Following a preliminary range-finding test, fish were exposed, in three groups of ten, to a saturated solution of the test material for a period of 96 hours at a temperature of 14°C to 16°C under semi-static test conditions. The test material solution was prepared by stirring an excess (100 mg/L) of test material via propeller stirrer in dechlorinated tap water at approximately 1500 rpm at a temperature of approximately 14°C for 24 hours prior to removing any undissolved test material by filtration (0.2µm Sartopore filter, first approximate 1 litre discarded in order to pre-condition the filter) to produce a saturated solution. The number of mortalities and any sublethal effects of exposure in each test and control vessel were determined 3 and 6 hours after the start of exposure and then daily throughout the test until termination after 96 hours.

 

Results.

The 96-Hour LC₅₀ based on nominal test concentrations was greater than 100% v/v saturated solution and correspondingly the No Observed Effect Concentration was 100% v/v saturated solution.

The chromatograms for the saturated solutions of the test material showed two sets of peaks, one set at approximately 4 to 6 minutes and one set at 8 to 12 minutes. The peaks at 8 to 12 minutes were consistent with the test material standard and were considered to be the test material AS305BD. It was considered, and agreed with the Sponsor, that the peaks at 4 to 6 minutes were consistent with those of AL305B a starting component in the production of the test material AS305BD. The test preparations were therefore analysed for both the notifiable material AS305BD and unreacted AL305B present.
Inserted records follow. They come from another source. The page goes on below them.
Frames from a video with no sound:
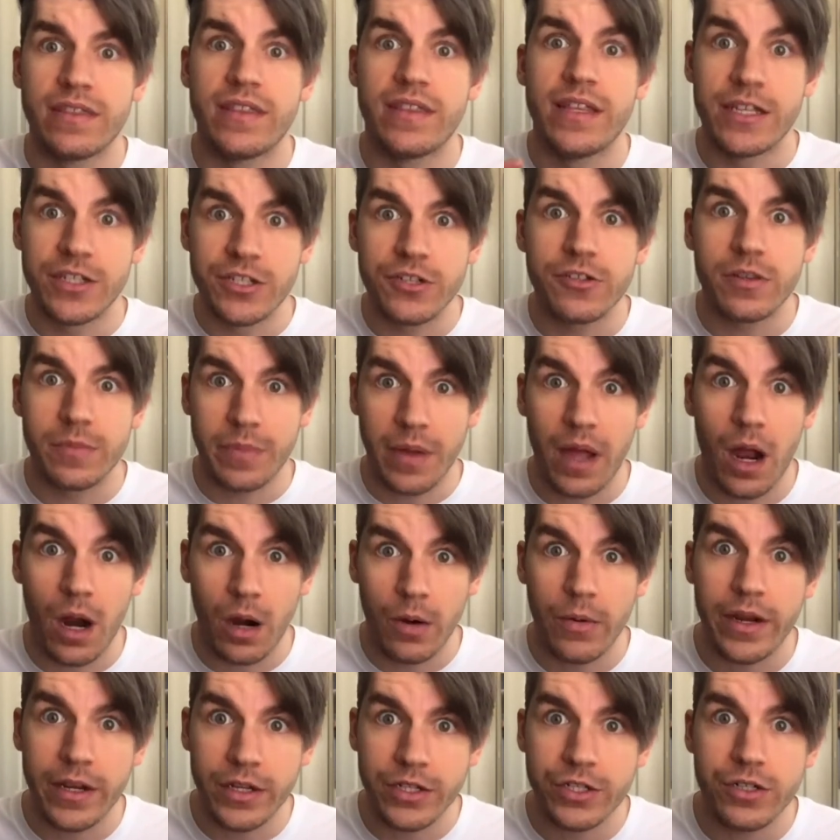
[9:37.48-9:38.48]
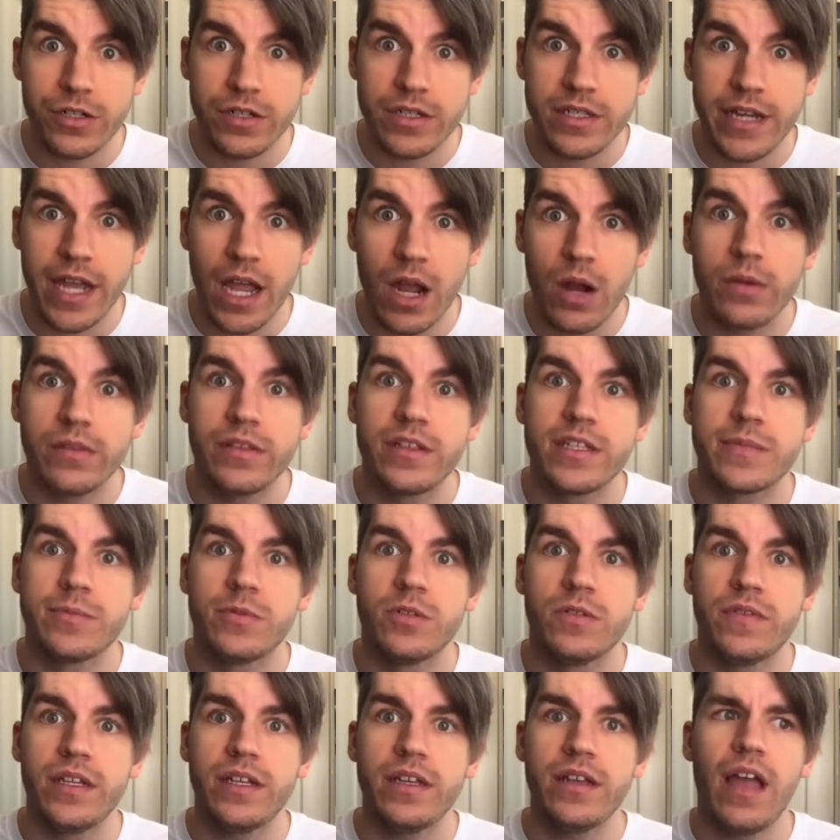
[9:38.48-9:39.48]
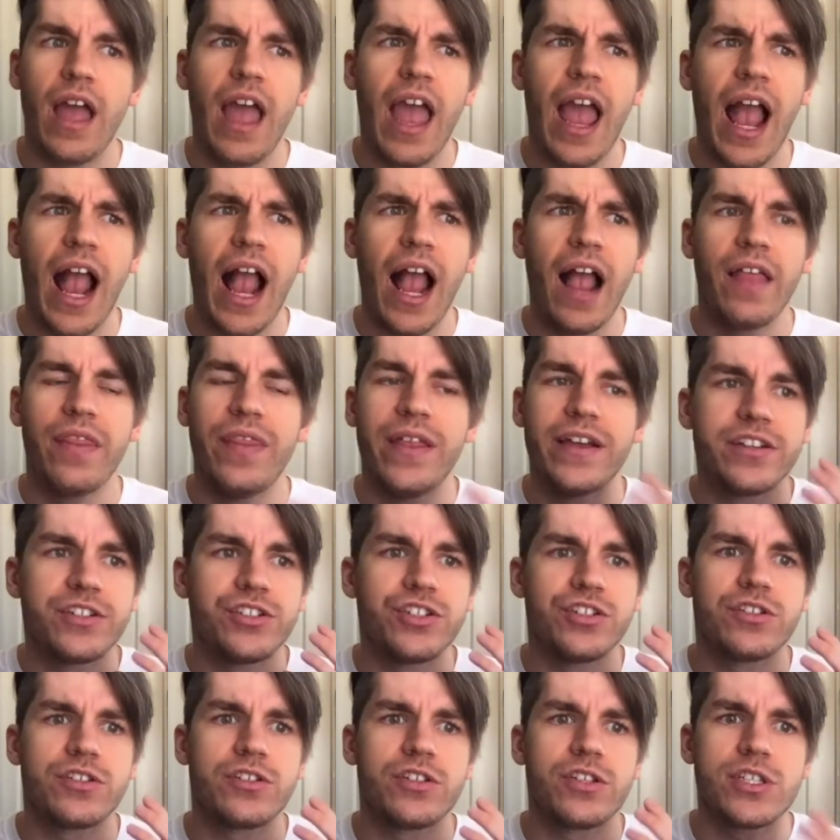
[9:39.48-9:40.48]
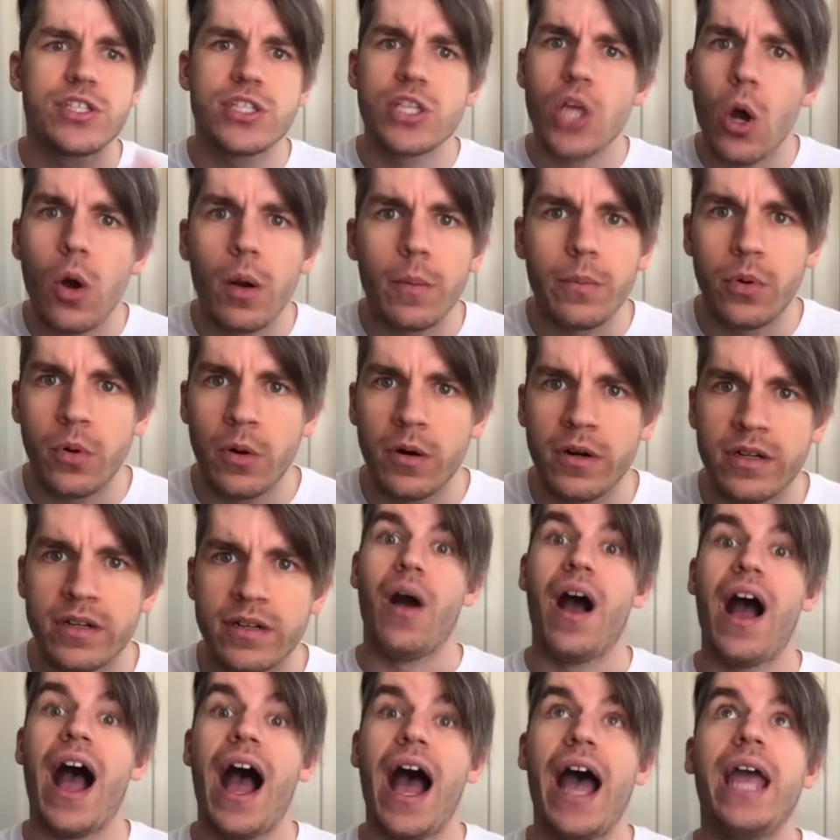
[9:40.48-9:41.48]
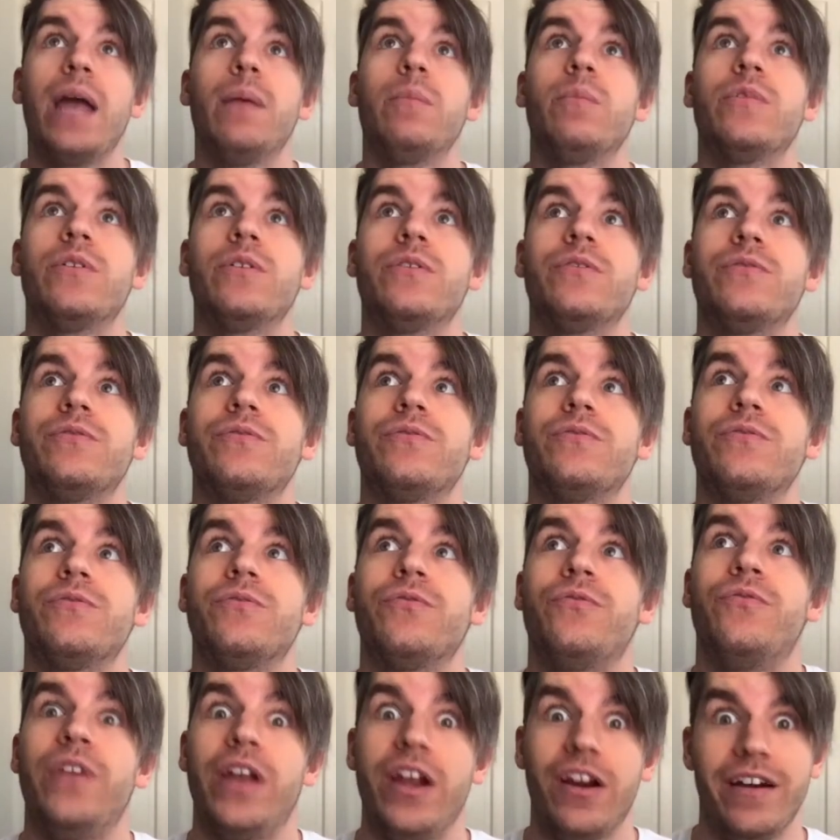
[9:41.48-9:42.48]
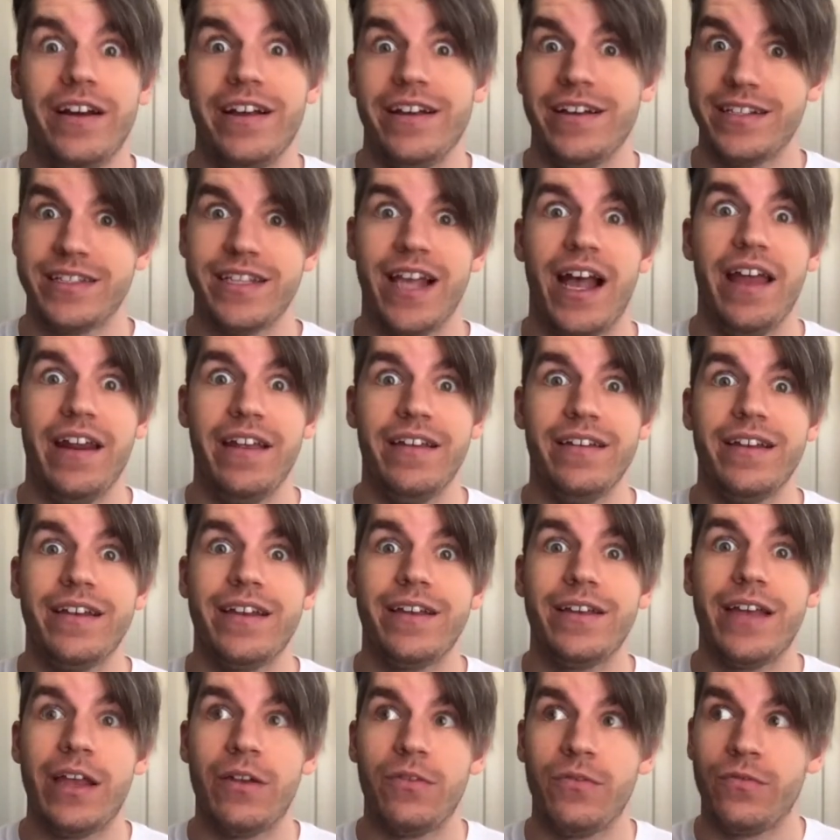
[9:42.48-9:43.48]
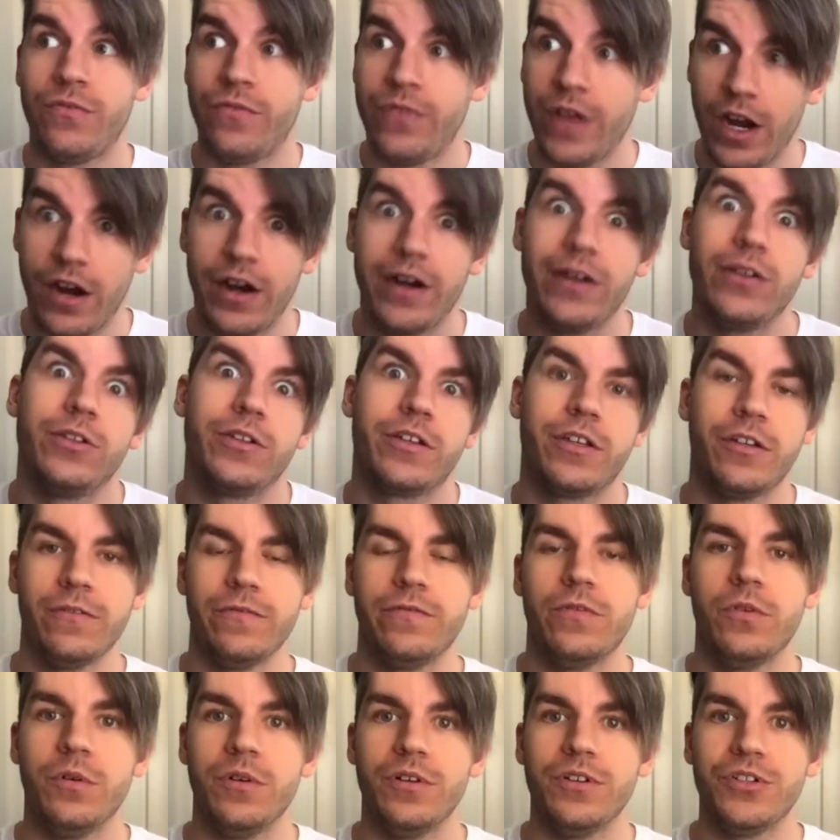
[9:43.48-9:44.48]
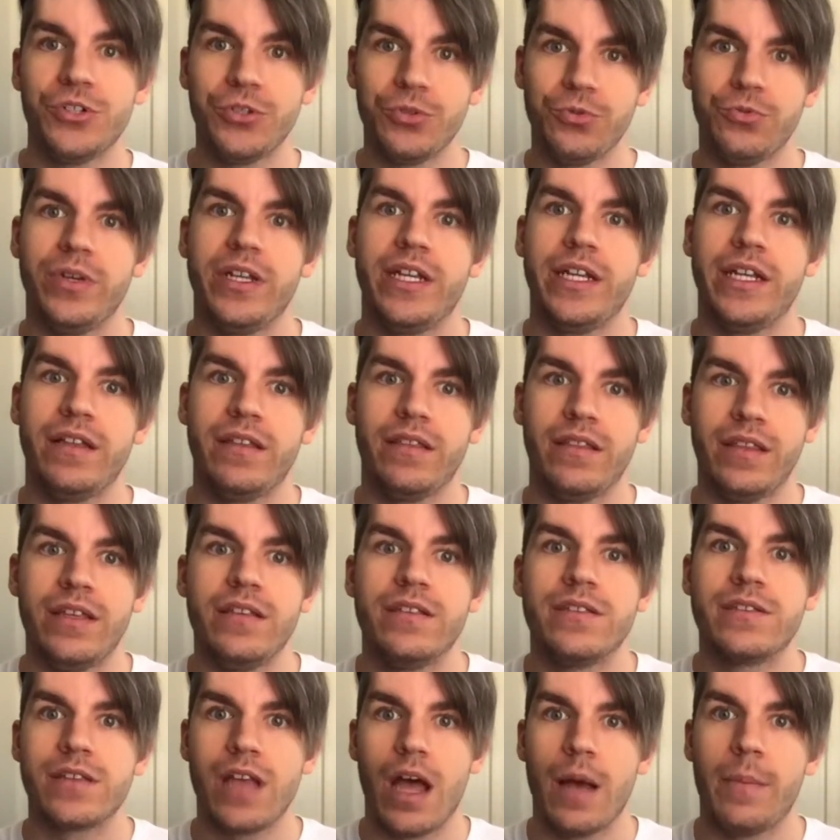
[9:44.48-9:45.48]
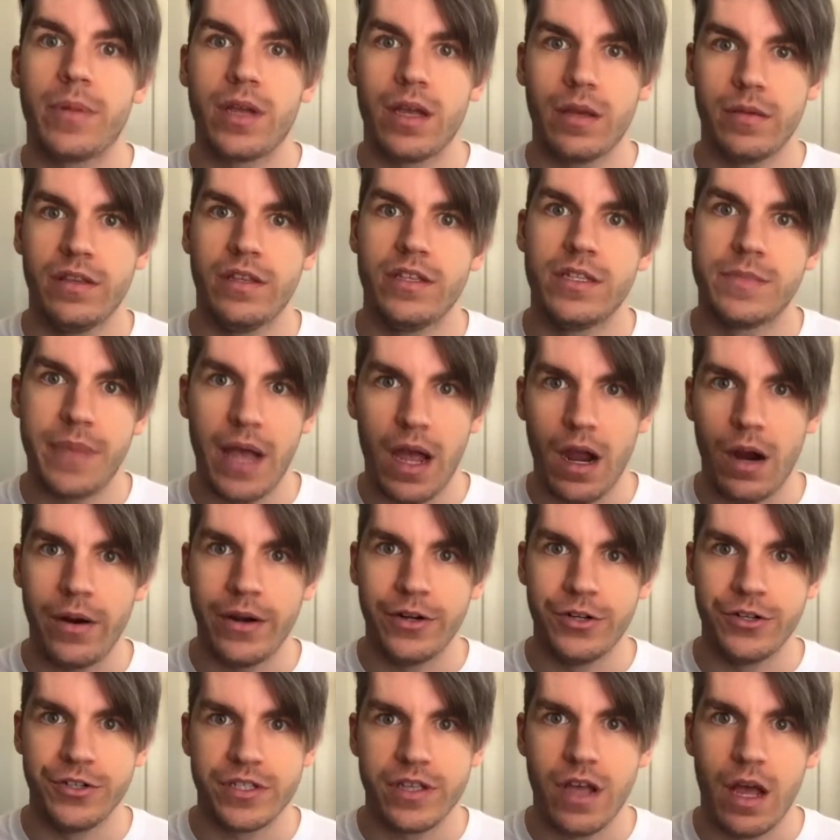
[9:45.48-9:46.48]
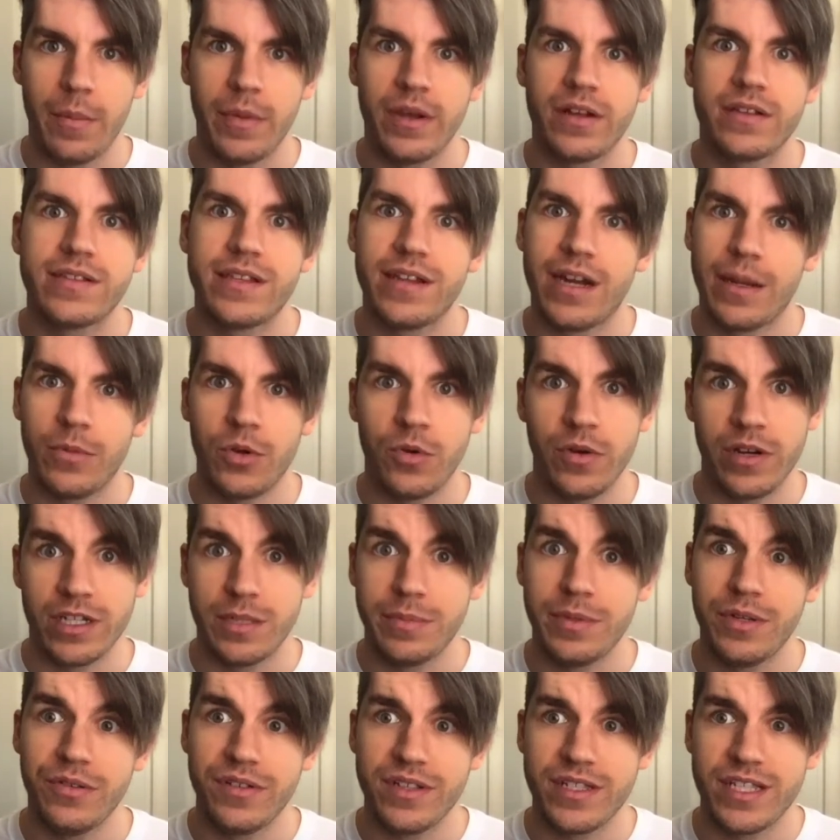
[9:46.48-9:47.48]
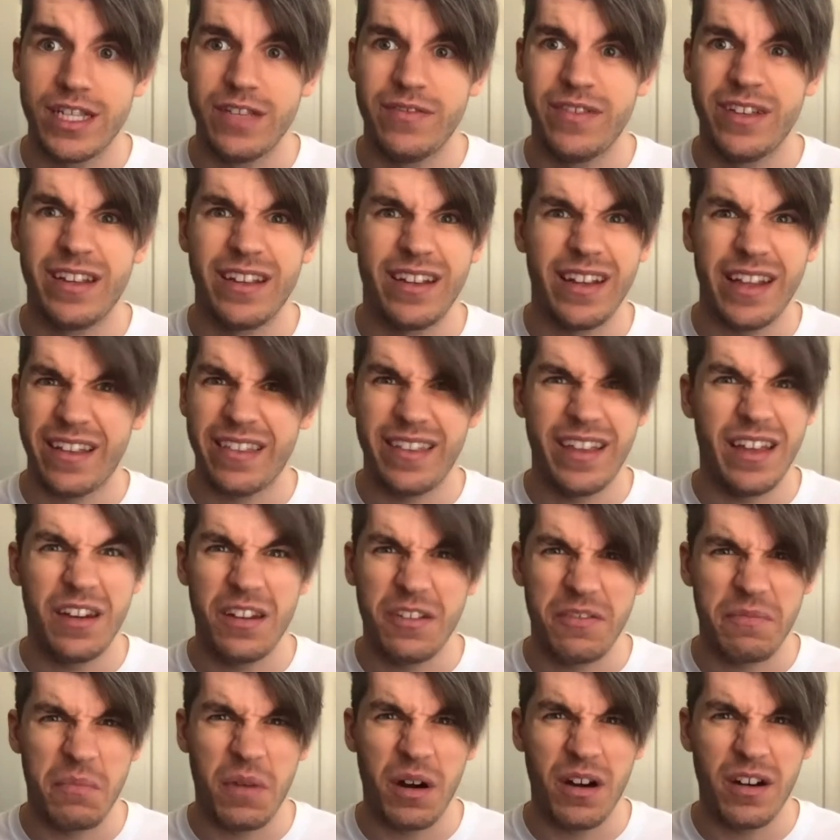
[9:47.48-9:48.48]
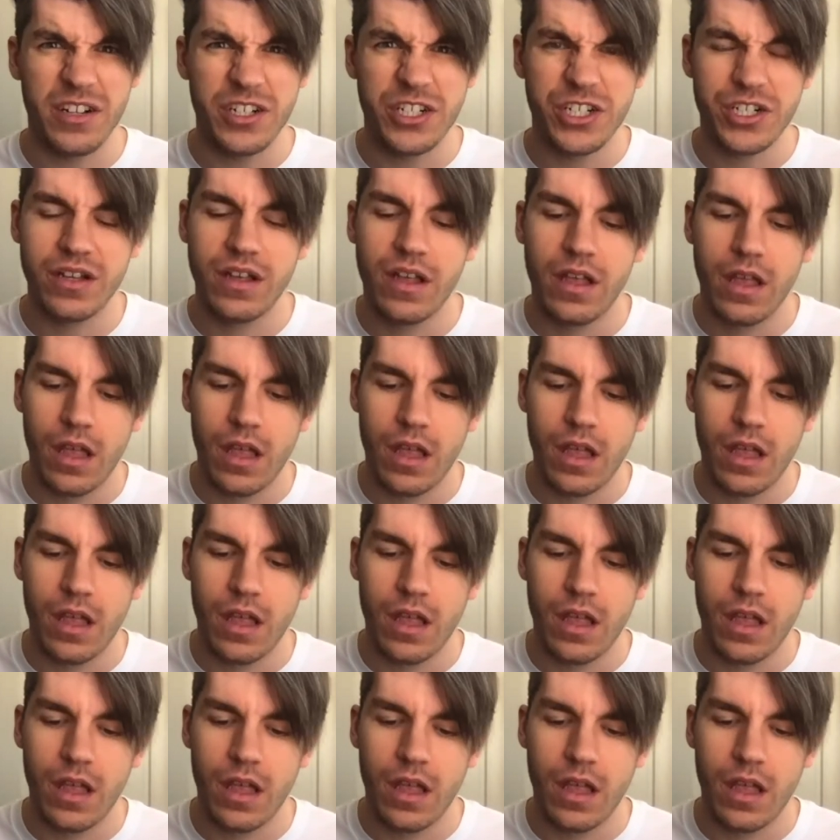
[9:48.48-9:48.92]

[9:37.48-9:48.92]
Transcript: are the Power Rangers now in this movie, that is just so important. I am very excited and very looking forward to reading these Power Rangers comics that I'm going to be receiving at like the end of March.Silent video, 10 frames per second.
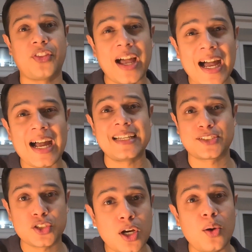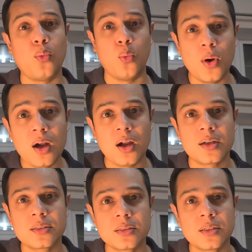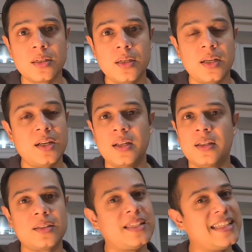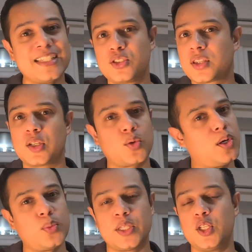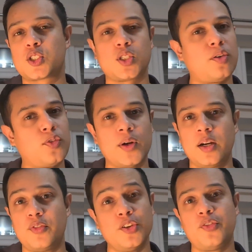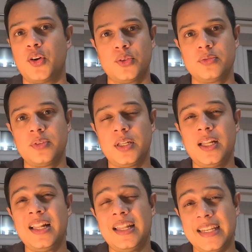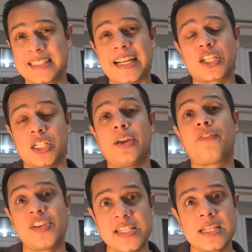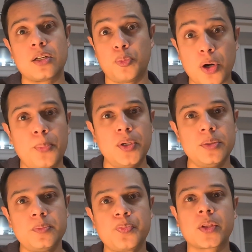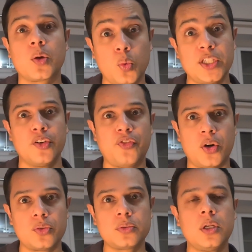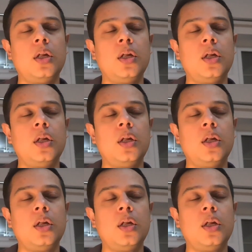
that has not worked, then there's nothing wrong with your software of your phone. It's actually a physical problem with your phone.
Analysis of the test preparations at 0 (fresh media), 24 (old media), 72 (fresh media) and 96 hours (old media) showed the measured concentrations for AS305BD to be less than the limit of quantitation of the analytical method with the exception of a single measured concentration of 0.0623 mg/L at 100% v/v saturated solution replicate R2 at 96 hours. This does not infer that no test material was in solution but that the dissolved concentration (i.e. bioavailable to the test organisms) was below the limit of quantitation which was assessed down to 0.019 mg/L. The measured concentration of AS305BD observed in 100% v/v saturated solution replicate R2 at 96 hours was considered to be possibly due to post-sampling contamination given that no test material was quantified in the corresponding freshly prepared test sample at 72 hours. This was considered to have no effect on the overall results as no mortalities or sub-lethal effects of exposure were observed in this test replicate.

Analysis of the test preparations at 0 (fresh media), 24 (old media), 72 (fresh media) and 96 hours (old media) showed the measured concentrations for AL305B to be less than the limit of quantitation of the analytical method. This does not infer that no test material was in solution but that the dissolved concentration (i.e. bioavailable to the test organisms) was below the limit of quantitation which was assessed down to 0.0045 mg/L.

This study showed that there were no toxic effects at saturation.